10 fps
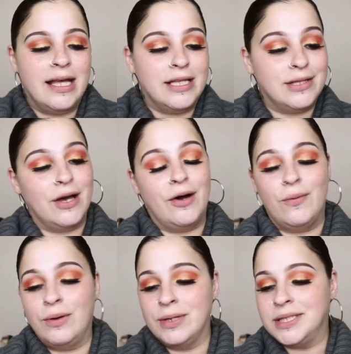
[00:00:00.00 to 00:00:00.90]
So
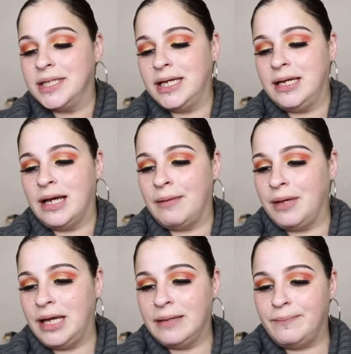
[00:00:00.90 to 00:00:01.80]
we will see. I
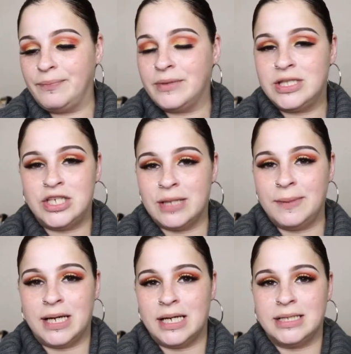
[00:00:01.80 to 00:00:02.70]
mean, just
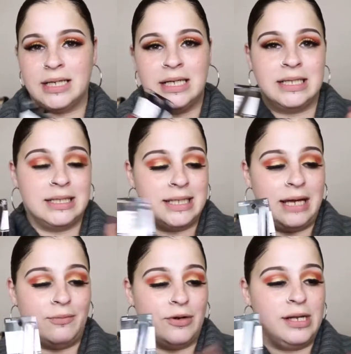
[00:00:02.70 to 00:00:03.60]
because it's the
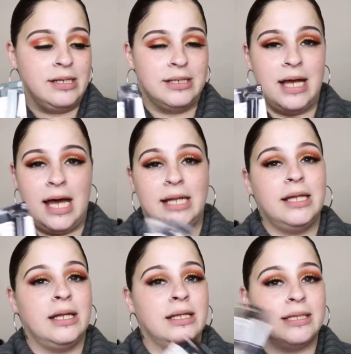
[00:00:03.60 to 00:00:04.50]
same brand as
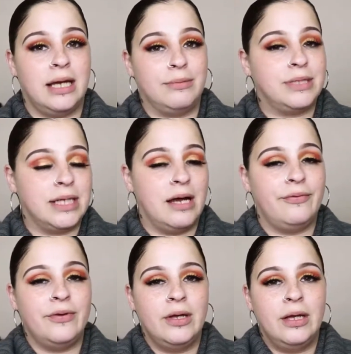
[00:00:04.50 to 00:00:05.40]
that and the same
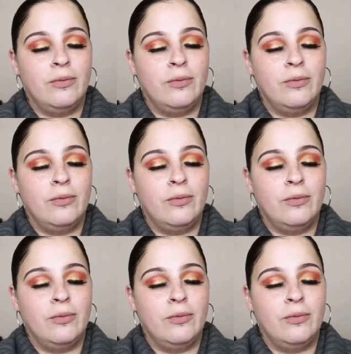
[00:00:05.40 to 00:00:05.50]
stuff,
+ + + + +
**What is expected**
Write the listing again exactly, duplicating every line and skipping the pictures.

**Response to the task**
10 fps
[00:00:00.00 to 00:00:00.90]
So
[00:00:00.90 to 00:00:01.80]
we will see. I
[00:00:01.80 to 00:00:02.70]
mean, just
[00:00:02.70 to 00:00:03.60]
because it's the
[00:00:03.60 to 00:00:04.50]
same brand as
[00:00:04.50 to 00:00:05.40]
that and the same
[00:00:05.40 to 00:00:05.50]
stuff,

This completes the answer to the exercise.